More Francis, Less Torquemada

The provocateur professor of jurisprudence clearly knows a lot about juris, but maybe not so much about prudence.  That said, as far as I can tell he hasn't transgressed the boundaries of academic freedom.  His writing respects evidence and rational argument; there is no hint of plagiarism; he libels no one; he is open about his sources and methods; and he writes on topics which are directly related to his academic expertise. 

How this gets twisted in the hands of his opponents is worth noting.  In a letter to President Martin, Craige and Mersereau accuse Arkes of "gay bashing" and they add, "Arkes is guilty of sexual misconduct every time he denigrates people solely on gender orientation." 

It isn't clear that Arkes has denigrated anyone of the basis of "gender orientation."  But, of course, if you define "gay bashing" and "sexual misconduct" broadly enough, anyone advocating traditional views of human sexuality, let alone Catholic teachings, can be condemned. 

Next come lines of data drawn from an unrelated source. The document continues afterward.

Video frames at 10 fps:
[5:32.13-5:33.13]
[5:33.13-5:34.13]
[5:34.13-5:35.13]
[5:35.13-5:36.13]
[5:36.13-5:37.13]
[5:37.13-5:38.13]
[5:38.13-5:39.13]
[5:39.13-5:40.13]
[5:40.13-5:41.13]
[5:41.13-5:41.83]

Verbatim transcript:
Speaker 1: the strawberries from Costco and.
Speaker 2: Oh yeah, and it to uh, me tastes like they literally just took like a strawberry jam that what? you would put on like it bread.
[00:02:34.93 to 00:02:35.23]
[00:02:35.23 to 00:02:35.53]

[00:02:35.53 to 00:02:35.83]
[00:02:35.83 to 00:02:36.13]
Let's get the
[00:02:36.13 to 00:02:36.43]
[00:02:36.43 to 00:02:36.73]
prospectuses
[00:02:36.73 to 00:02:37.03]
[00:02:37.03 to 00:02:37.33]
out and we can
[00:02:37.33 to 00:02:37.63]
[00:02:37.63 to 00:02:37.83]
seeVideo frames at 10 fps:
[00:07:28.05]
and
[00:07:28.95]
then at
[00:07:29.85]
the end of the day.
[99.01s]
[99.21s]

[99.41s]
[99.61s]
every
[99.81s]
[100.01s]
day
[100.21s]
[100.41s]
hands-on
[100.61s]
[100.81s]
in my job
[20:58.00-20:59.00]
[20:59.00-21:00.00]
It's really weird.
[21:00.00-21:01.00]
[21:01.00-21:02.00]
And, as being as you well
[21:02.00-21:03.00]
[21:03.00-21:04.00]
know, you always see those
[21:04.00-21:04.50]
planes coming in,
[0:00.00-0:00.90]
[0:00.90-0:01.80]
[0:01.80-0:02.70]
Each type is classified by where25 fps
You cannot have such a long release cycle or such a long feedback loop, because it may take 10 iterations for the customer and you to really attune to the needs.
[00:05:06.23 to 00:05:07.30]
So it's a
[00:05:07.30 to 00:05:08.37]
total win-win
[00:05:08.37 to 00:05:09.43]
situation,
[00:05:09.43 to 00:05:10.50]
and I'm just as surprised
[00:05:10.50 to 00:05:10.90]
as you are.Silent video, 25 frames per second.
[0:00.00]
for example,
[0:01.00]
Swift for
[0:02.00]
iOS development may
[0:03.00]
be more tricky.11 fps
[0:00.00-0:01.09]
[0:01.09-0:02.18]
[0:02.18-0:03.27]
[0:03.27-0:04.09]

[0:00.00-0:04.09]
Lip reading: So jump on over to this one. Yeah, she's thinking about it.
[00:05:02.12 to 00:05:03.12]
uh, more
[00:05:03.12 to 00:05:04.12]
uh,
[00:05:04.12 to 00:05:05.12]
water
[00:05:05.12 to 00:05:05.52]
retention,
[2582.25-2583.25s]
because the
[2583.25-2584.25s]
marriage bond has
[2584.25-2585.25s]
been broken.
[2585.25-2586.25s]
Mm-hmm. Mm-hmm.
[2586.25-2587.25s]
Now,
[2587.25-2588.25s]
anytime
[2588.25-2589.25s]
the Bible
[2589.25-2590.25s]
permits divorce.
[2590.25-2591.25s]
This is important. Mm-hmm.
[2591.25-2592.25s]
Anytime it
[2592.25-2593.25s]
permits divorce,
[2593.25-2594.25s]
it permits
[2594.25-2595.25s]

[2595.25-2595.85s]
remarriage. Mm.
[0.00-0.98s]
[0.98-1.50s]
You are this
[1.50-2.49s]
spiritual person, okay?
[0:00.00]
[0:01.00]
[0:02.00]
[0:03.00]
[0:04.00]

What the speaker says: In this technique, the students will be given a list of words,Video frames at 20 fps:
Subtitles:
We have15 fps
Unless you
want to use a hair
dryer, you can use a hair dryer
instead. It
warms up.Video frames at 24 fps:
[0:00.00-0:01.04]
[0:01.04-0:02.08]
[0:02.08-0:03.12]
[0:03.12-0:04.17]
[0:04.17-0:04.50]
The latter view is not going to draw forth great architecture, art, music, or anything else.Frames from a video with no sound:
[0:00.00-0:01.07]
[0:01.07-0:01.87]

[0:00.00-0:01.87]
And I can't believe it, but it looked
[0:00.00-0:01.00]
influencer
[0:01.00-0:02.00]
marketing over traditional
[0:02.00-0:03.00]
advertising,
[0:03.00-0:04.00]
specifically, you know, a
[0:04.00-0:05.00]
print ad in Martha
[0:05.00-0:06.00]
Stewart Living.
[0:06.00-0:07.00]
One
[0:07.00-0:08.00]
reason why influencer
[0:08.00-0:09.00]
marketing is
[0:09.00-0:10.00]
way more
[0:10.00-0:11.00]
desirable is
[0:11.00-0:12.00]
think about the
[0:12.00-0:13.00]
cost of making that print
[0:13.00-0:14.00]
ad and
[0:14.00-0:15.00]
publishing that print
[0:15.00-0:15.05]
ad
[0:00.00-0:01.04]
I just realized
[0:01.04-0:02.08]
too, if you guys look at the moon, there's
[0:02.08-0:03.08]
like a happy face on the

As it happens, President Martin is herself openly gay.  I don't know whether this makes her principled decision to support Professor Arkes's academic freedom more courageous, but it does seem to underscore that real academic leaders know when to set identity politics aside.  Hats off to Biddy.  And Hadley, you've got a genius for bringing out the worst in your opponents. To counsel moderation at this point probably wouldn't do much good, but it may not be too late to suggest you seek a little more St. Francis and a little less Torquemada.